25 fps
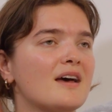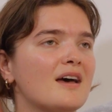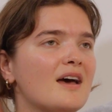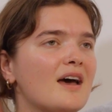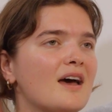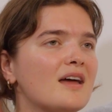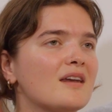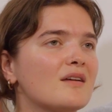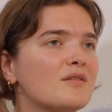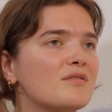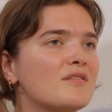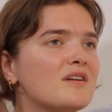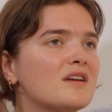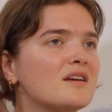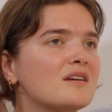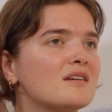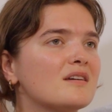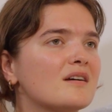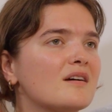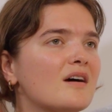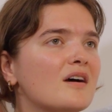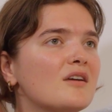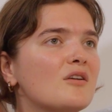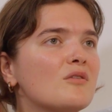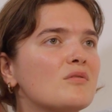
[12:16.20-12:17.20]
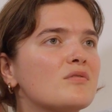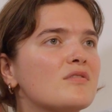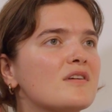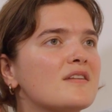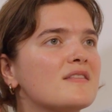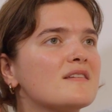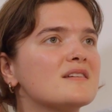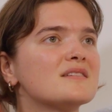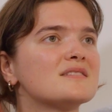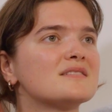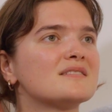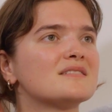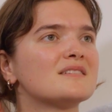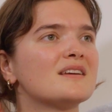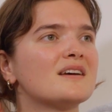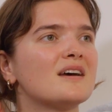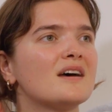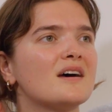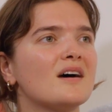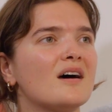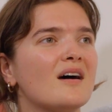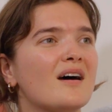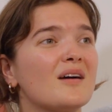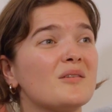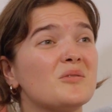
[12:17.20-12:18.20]
And I don't think
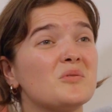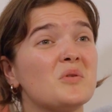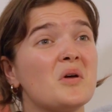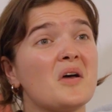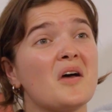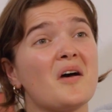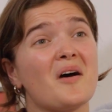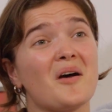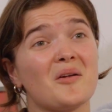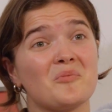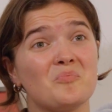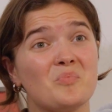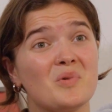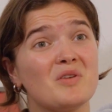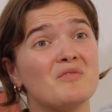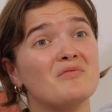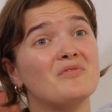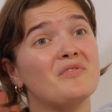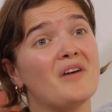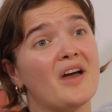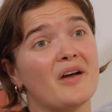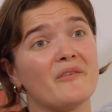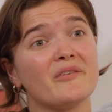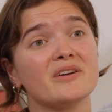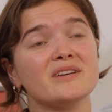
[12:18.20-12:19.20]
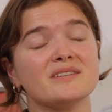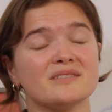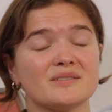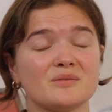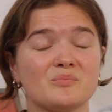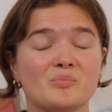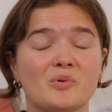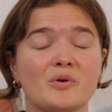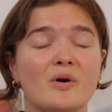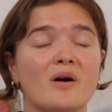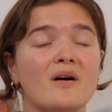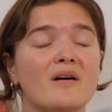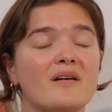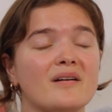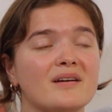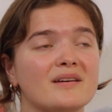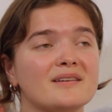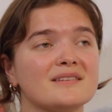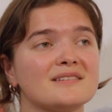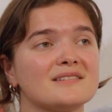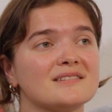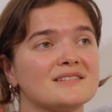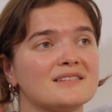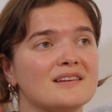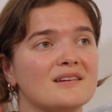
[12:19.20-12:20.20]
I'd be very
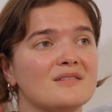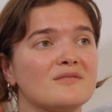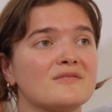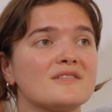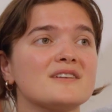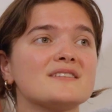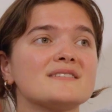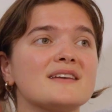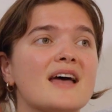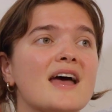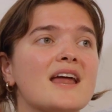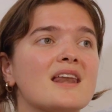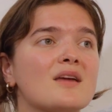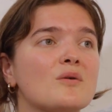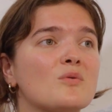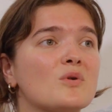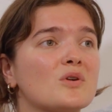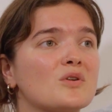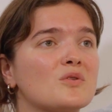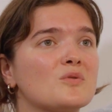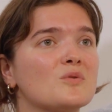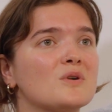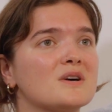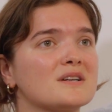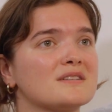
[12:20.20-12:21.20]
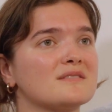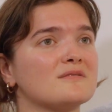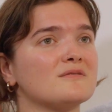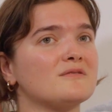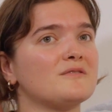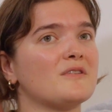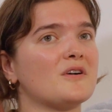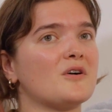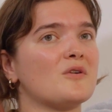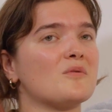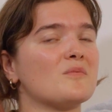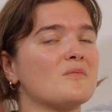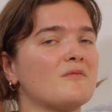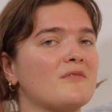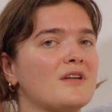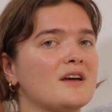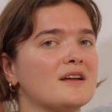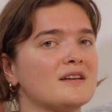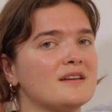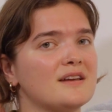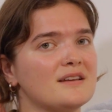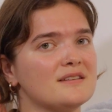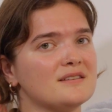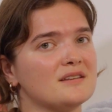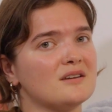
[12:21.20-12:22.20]
surprised if there's anyone who works in film that
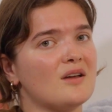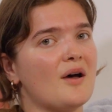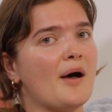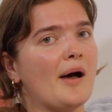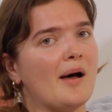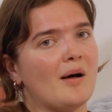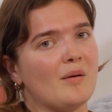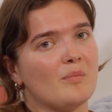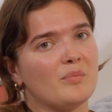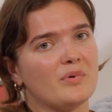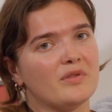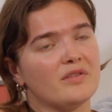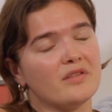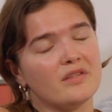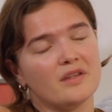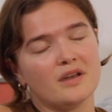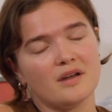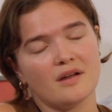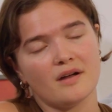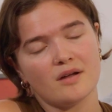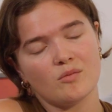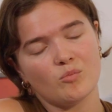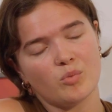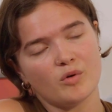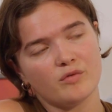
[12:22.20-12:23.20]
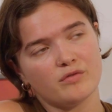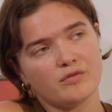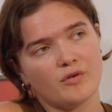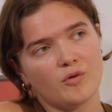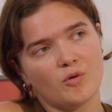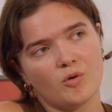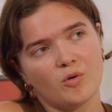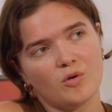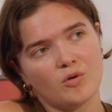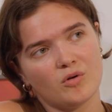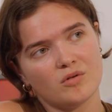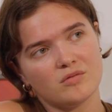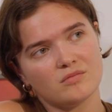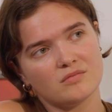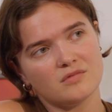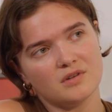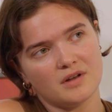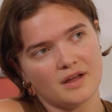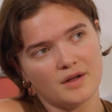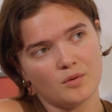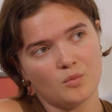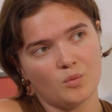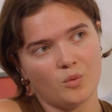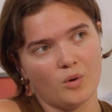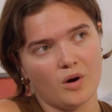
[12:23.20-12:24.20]
isn't up the night before
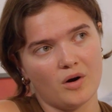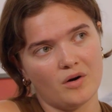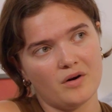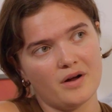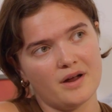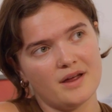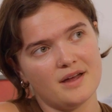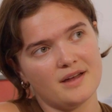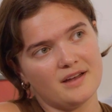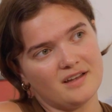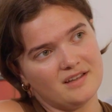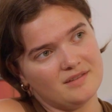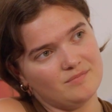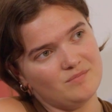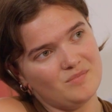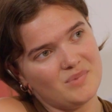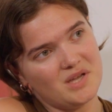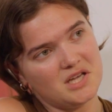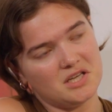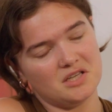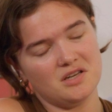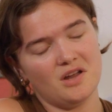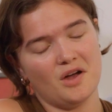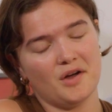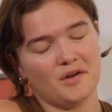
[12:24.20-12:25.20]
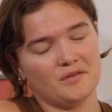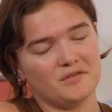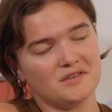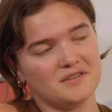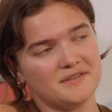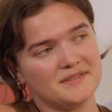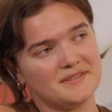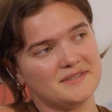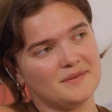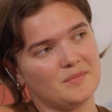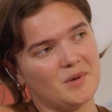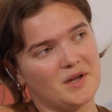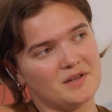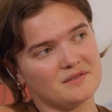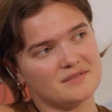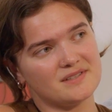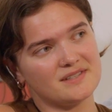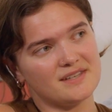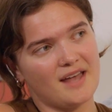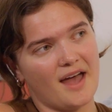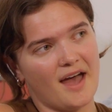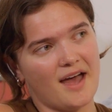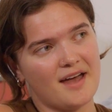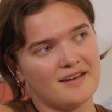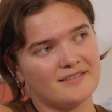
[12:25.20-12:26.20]
like worrying and being nervous about
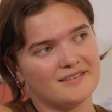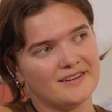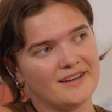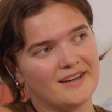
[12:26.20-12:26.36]
set.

··········

ABOUT THIS EXERCISE:
The records above are to be retyped exactly, with every picture left out.

TASK RESULT:
25 fps
[12:16.20-12:17.20]
[12:17.20-12:18.20]
And I don't think
[12:18.20-12:19.20]
[12:19.20-12:20.20]
I'd be very
[12:20.20-12:21.20]
[12:21.20-12:22.20]
surprised if there's anyone who works in film that
[12:22.20-12:23.20]
[12:23.20-12:24.20]
isn't up the night before
[12:24.20-12:25.20]
[12:25.20-12:26.20]
like worrying and being nervous about
[12:26.20-12:26.36]
set.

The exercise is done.